Sherri Shepherd on Her New Hosting Gig & Finding Her Voice on ‘The View’
Even with all the bad news in the world, Sherri Shepherd finds reasons to smile. Like when the Emmy winner gets the chance to talk about what’s hot in entertainment on Dish Nation. The former co-host of The View formally joined the popular syndicated show in August after sitting in on a few episodes late last year.
“It was something that I thought would be a fun gig to have,” the star said. “I jumped at the opportunity because we are in a pandemic. It wasn’t like I was going to make a movie with Forest Whitaker right now. It has worked out beautifully. I’m glad I said yes. Sometimes you have to step out and take a chance and do something you haven’t done. It’s kind of like The View, except you laugh all the time.

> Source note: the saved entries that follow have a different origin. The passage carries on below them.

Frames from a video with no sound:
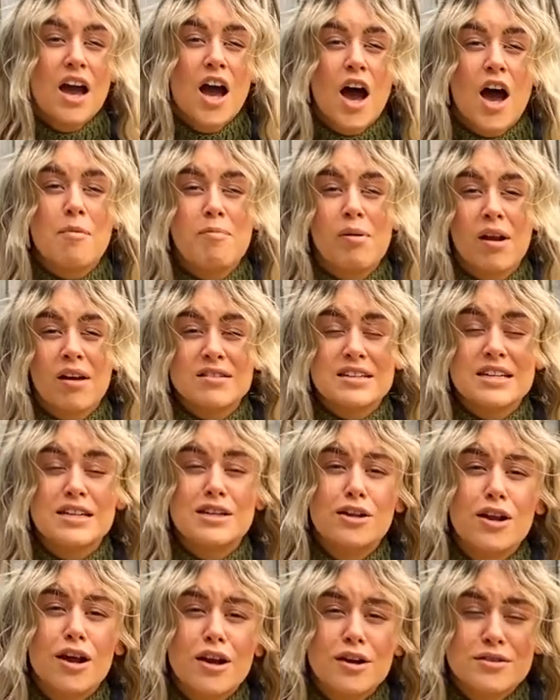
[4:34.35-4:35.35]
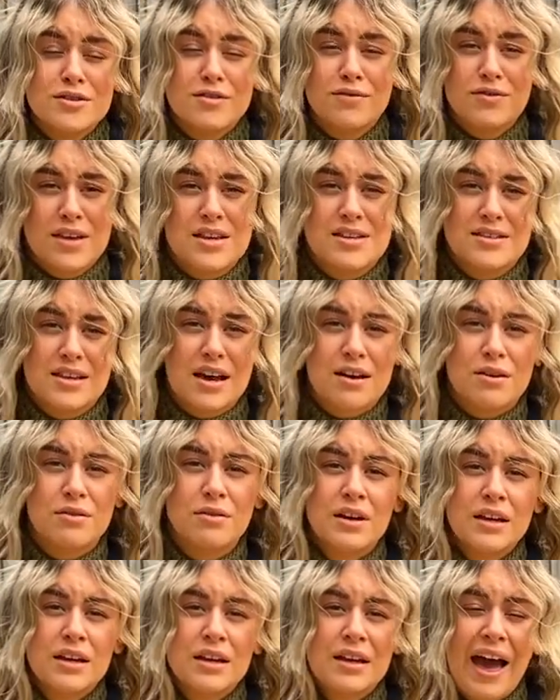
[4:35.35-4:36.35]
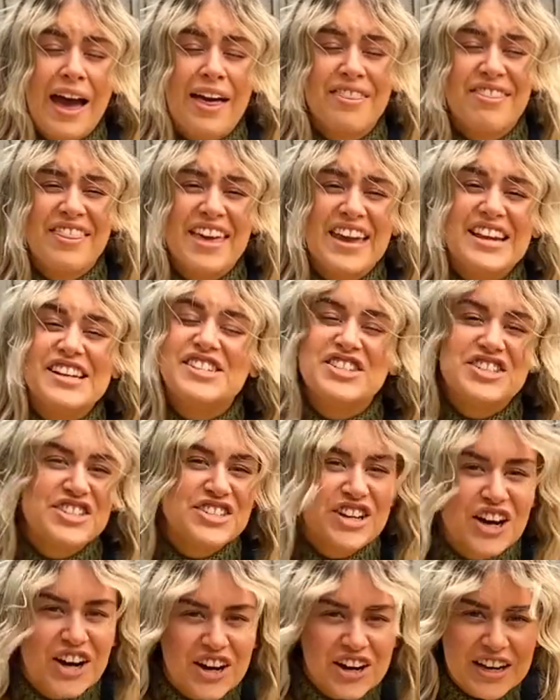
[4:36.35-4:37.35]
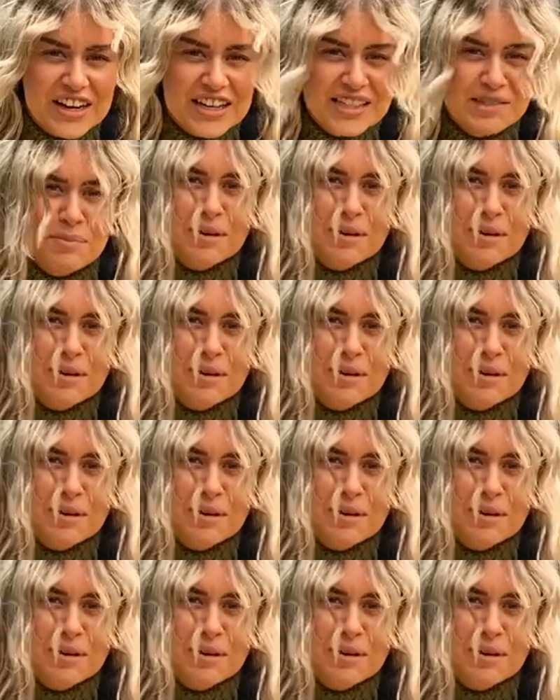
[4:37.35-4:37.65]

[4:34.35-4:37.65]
I planted loads of things out and they died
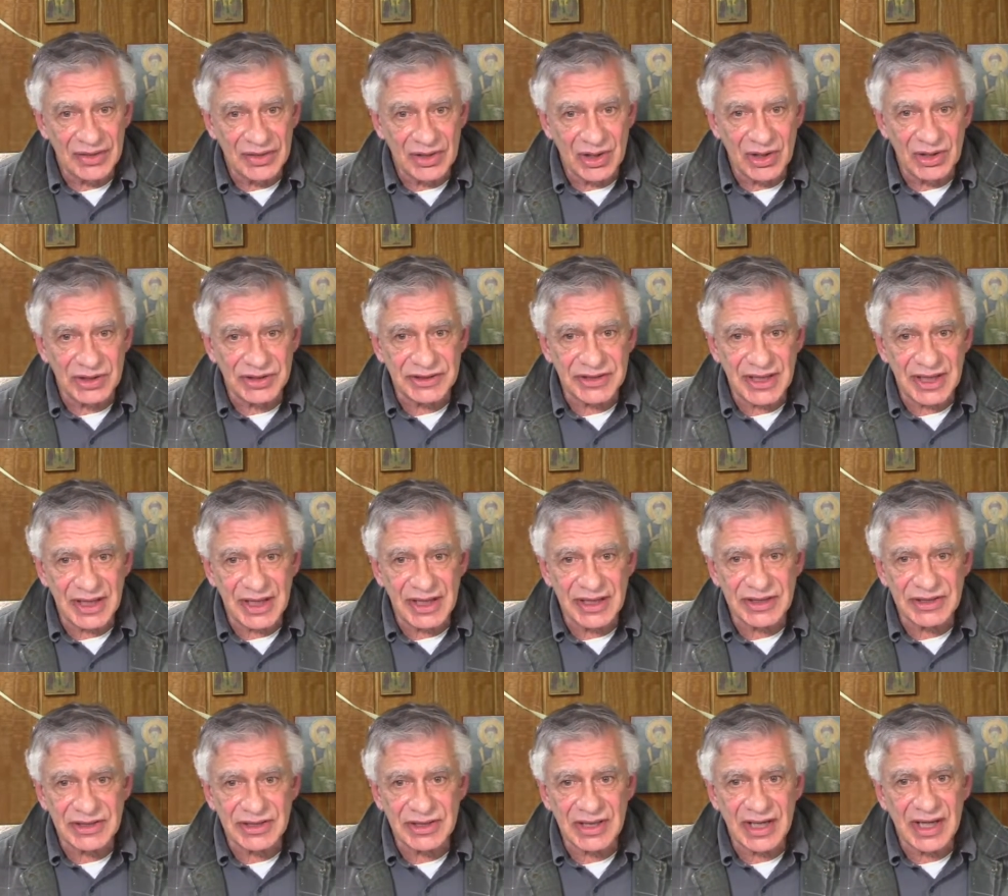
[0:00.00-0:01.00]
On those
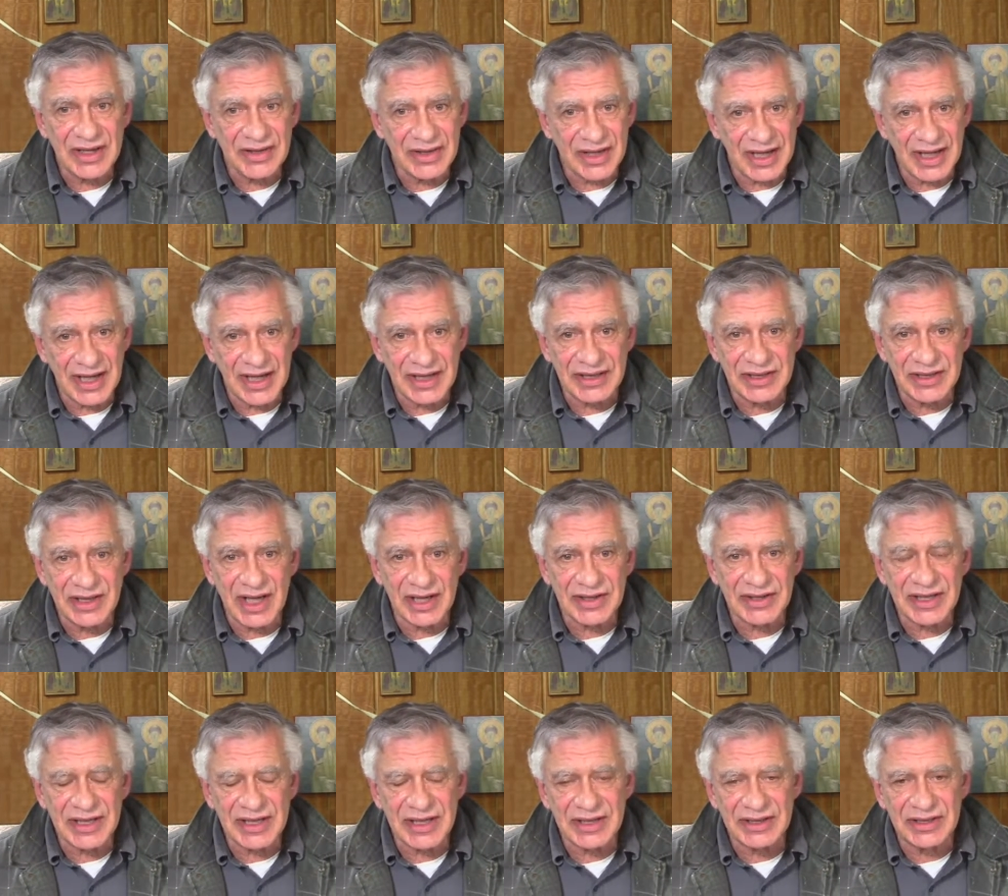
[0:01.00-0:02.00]
days they ate
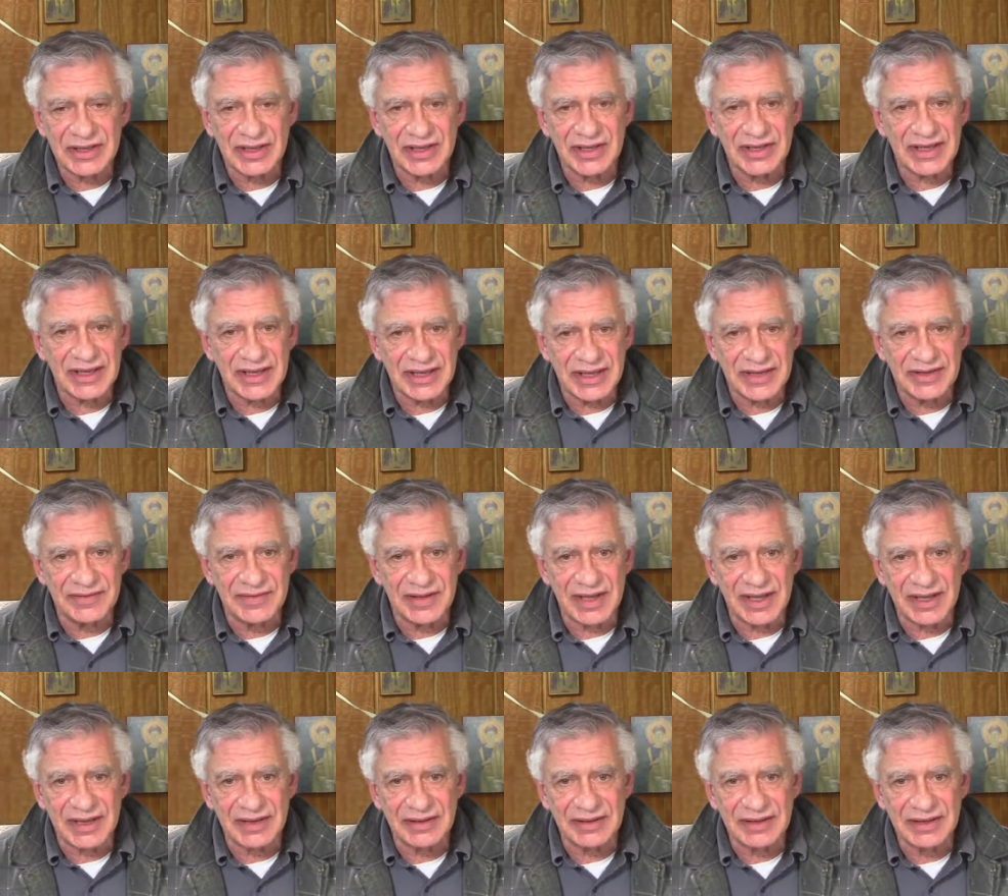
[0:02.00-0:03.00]
nothing until the
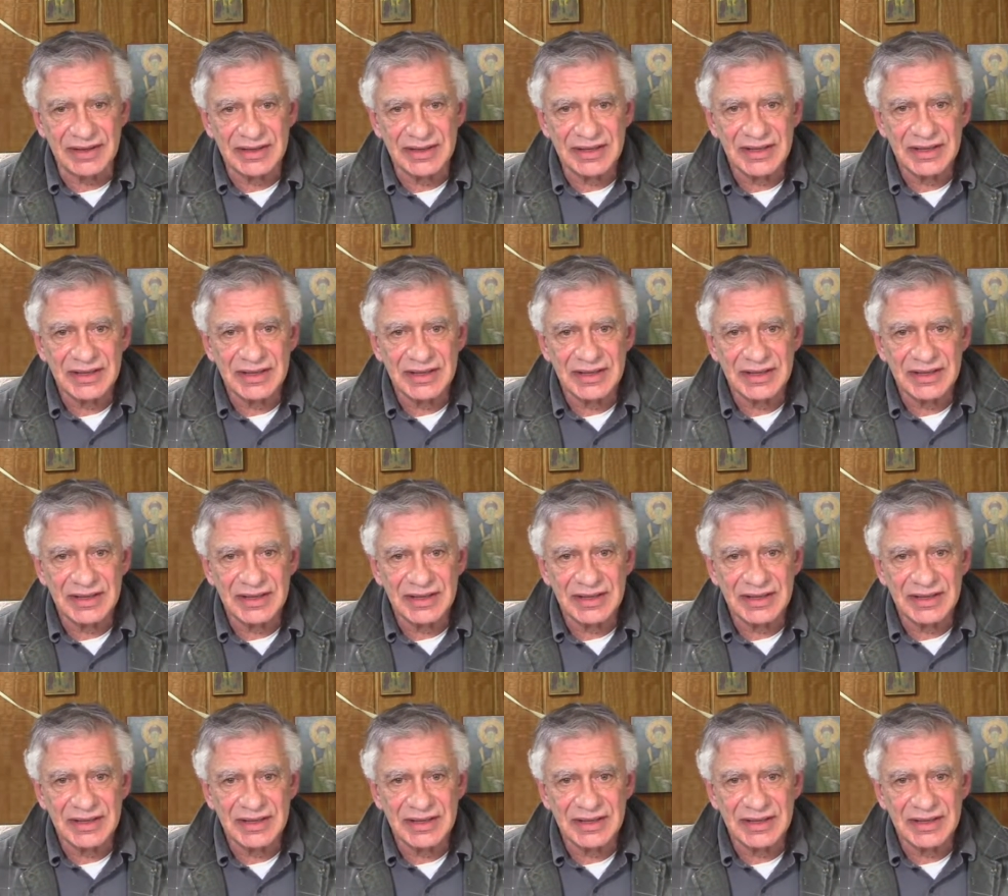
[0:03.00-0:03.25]
evening.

I don’t think they laugh enough over there.”
We caught up with Shepherd to talk about the new gig, learning from Barbara Walters and all the projects she has going on.
What do you think of the Dish Nation experience so far?
Sherri Shepherd: I love it so much because I love pop culture. We get to dish about everybody. And we’re not mean. Nobody is mean. That’s what I love about Dish. I absolutely love my co-hosts [in Los Angeles and Atlanta]. They couldn’t be nicer. It’s always hard coming into a group that has been together for so many years and seasons and allowing someone new to come in. They even let me take the lead on some stories.
I’m so thankful for these guys for their kindness. I’m an actor, so I’ve been in situations where ego has taken over. As an actor you’ll be like, “You know what, I’m going to be in my dressing room with the door closed until you figure this all out.” That is not how it’s like with the co-hosts of Dish. They are so giving. Every day I get to laugh.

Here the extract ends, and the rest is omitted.